When Kevin Costner played Robin Hood at 36 in the 1991 movie Robin Hood: Prince of Thieves, detractors said he was too old for the role. He was playing the British legendary figure in his familiar story after Sean Connery had played Robin as an old man at age 46 in the 1976 movie Robin and Marian (and Russell Crowe would do it again at age 46 in 2010’s Robin Hood movie). Widely viewed as the definitive version, the 1938 The Adventures of Robin Hood starred Errol Flynn at age 29. Now at 57 Hugh Jackman is wearing the quiver in the next version of Old Man Robin Hood. He looks like another well-known archer, Old Man Oliver Queen aka Green Arrow from the pages of Kevin Smith, Phil Hester, and Ande Parks’ Green Arrow comic book story arc “Quiver,” which featured an aged hero back from the dead.

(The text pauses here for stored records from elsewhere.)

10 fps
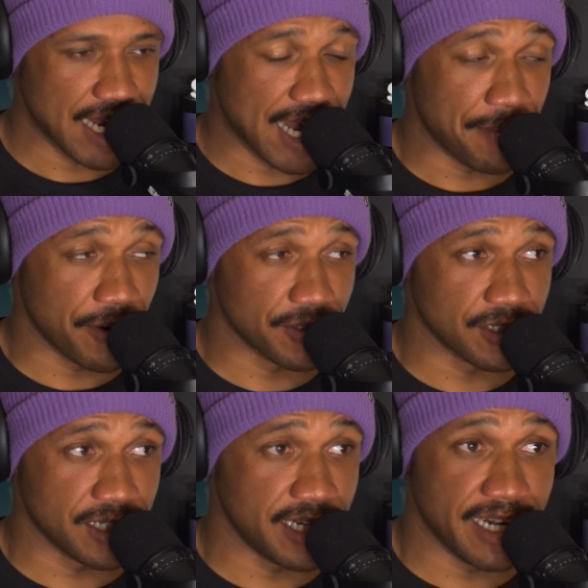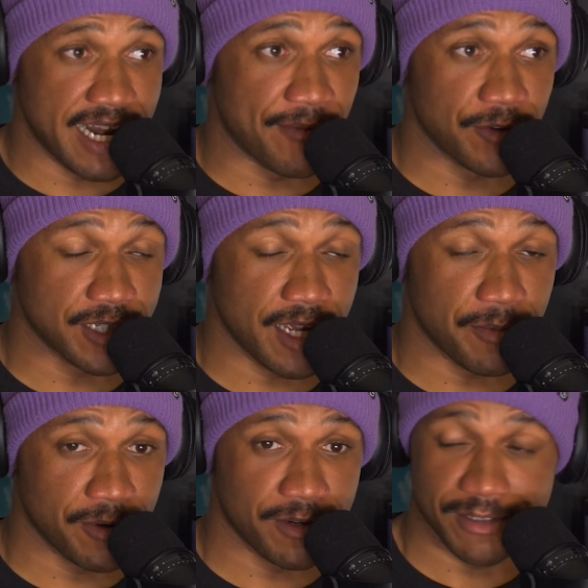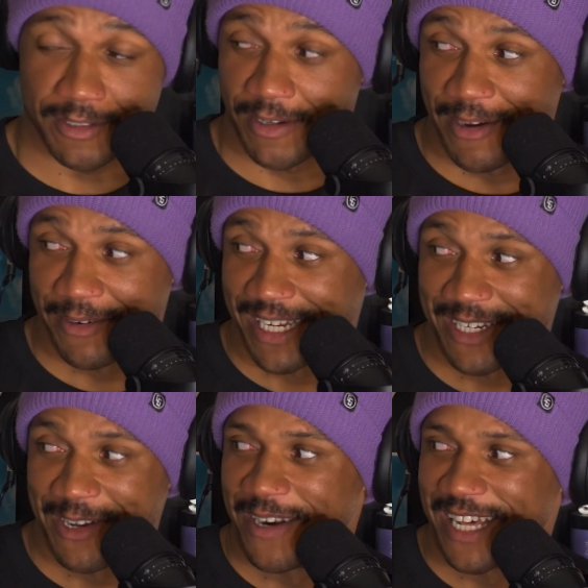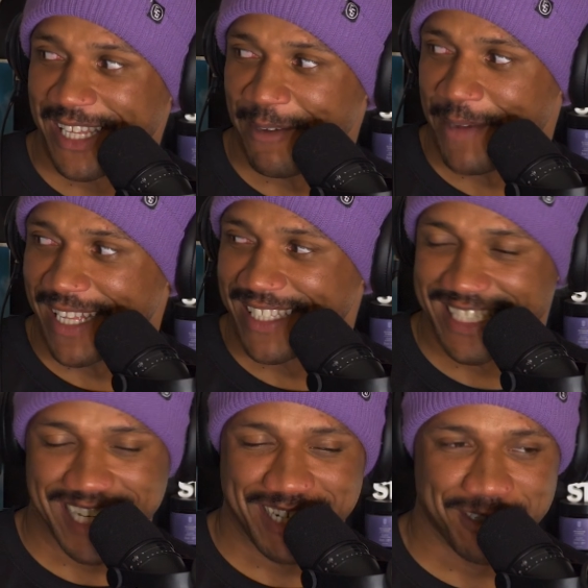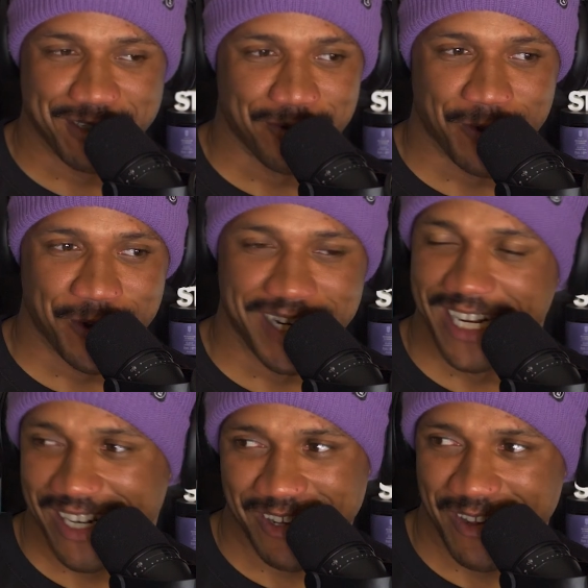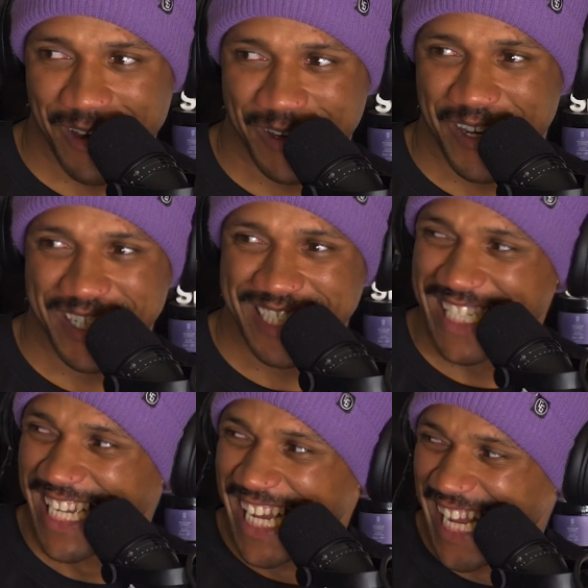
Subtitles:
I personally never skateboard, so I would like know nothing about this. I just avoid it at all costs.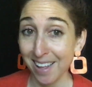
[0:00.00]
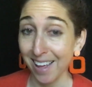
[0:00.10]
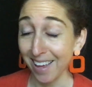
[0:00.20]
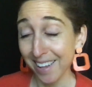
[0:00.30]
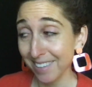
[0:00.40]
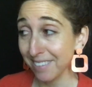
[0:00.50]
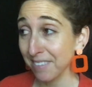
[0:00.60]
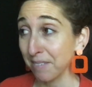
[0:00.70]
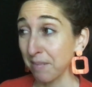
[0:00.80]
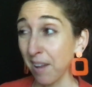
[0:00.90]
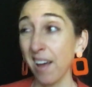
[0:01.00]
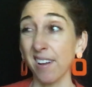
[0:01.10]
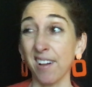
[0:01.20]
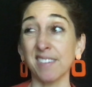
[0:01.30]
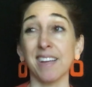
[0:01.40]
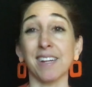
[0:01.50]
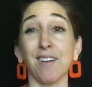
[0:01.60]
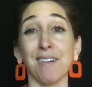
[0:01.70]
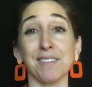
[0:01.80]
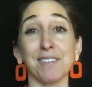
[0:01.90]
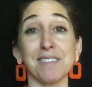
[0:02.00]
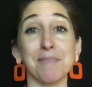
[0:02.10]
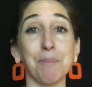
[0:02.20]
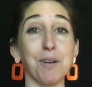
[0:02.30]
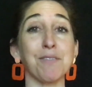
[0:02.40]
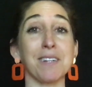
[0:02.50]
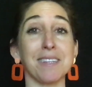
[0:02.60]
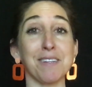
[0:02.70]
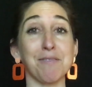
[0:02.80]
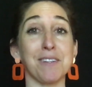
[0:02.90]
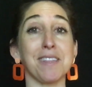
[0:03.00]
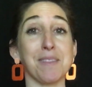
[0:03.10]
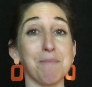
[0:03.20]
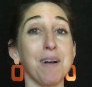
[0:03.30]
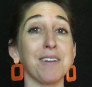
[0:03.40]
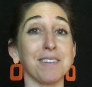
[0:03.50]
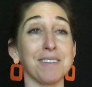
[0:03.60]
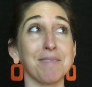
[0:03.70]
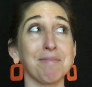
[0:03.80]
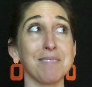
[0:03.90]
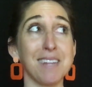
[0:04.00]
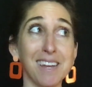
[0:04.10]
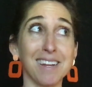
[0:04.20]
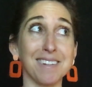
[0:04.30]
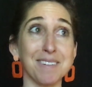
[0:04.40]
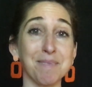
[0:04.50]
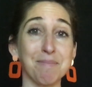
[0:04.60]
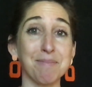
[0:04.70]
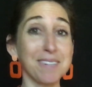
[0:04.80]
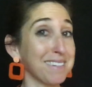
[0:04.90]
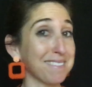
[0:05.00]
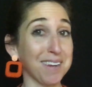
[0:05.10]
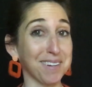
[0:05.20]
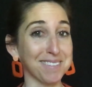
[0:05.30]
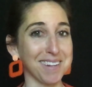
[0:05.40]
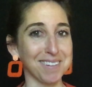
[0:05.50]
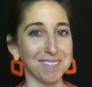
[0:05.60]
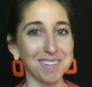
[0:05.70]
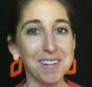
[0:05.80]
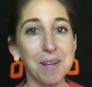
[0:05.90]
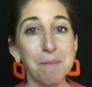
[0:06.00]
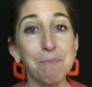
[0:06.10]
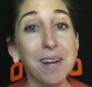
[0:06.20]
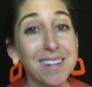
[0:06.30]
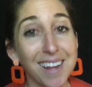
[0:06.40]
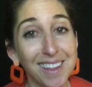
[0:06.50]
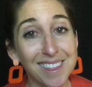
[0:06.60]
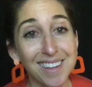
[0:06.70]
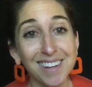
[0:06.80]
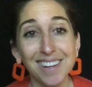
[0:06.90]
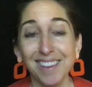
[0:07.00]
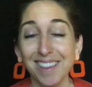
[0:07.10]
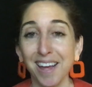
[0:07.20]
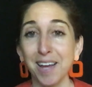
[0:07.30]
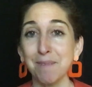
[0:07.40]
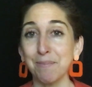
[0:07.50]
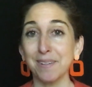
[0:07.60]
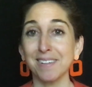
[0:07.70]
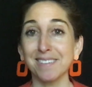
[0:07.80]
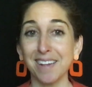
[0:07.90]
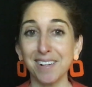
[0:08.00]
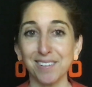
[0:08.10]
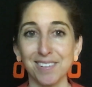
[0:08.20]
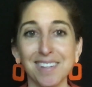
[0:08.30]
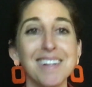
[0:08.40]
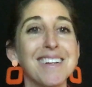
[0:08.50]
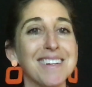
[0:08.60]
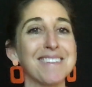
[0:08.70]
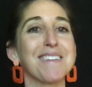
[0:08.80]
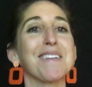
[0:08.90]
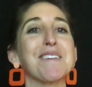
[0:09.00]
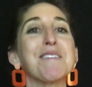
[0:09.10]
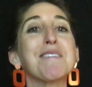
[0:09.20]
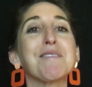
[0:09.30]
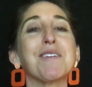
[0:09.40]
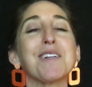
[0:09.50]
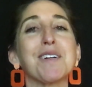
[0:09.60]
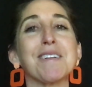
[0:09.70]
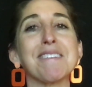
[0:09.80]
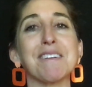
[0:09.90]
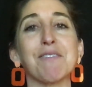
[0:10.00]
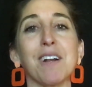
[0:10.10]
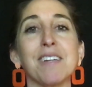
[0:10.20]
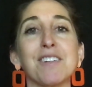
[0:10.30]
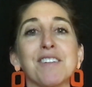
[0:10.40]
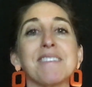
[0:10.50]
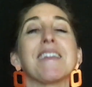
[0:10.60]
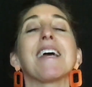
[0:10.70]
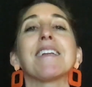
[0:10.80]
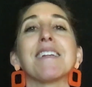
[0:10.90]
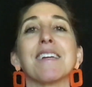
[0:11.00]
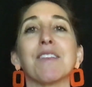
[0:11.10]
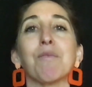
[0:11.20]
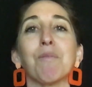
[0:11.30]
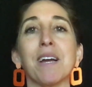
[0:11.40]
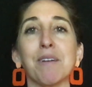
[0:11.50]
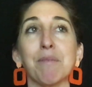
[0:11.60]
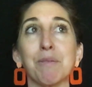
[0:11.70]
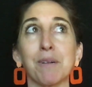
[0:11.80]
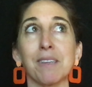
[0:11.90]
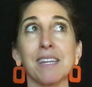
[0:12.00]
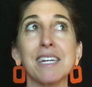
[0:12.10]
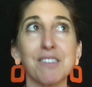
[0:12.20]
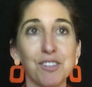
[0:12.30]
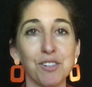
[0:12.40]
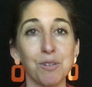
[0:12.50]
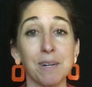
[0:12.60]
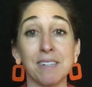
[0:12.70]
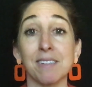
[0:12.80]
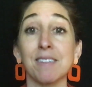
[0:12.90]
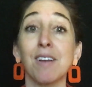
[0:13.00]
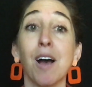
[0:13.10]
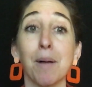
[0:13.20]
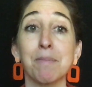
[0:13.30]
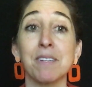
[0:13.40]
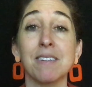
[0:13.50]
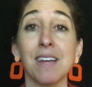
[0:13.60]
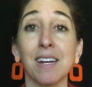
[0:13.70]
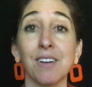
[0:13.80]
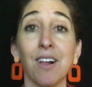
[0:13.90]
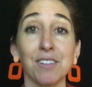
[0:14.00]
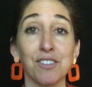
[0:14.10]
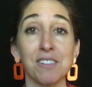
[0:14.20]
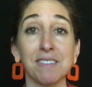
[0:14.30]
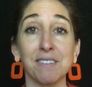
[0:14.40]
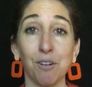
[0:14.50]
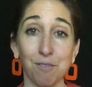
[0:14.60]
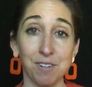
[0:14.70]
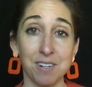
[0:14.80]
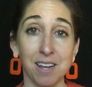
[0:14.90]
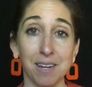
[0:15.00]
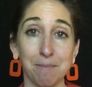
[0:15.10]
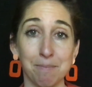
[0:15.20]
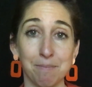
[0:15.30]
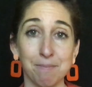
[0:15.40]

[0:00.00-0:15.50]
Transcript: and not all technologies perfectly fit the model, and it's not a cycle. But I think the hype cycle is still a useful heuristic for understanding the way we relate to and adopt technologies over time.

What looks like a dark, moody story of a violent end for the man who stole from the rich to give to the poor, The Death of Robin Hood twists the narrative to see Robin as a lifelong villain, washed up and bitter in his final days. Written and directed by Michael Sarnoski, studio A24 featured an earlier trailer that attempted to set the stage of an upended fiction tale based on the Robin Hood tradition. But two new trailers seem to try to oversell the idea. We get it–Sarnoski is trying something new, and Old Man Logan himself makes for good casting. But these trailers seem to try too hard. See what you think. Co-starring Killing Eve’s Jodie Comer and Atomic Blonde and It’s Bill Skarsgärd, check out these unusual trailers for The Death of Robin Hood:
And one with a voiceover and … medieval-inspired font?
And here is the earlier trailer, more straightforward trailer for the movie:
Hugh Jackman fans will no doubt go for it regardless of the marketing plan. From A24, The Death of Robin Hood heads to theaters June 19, 2026.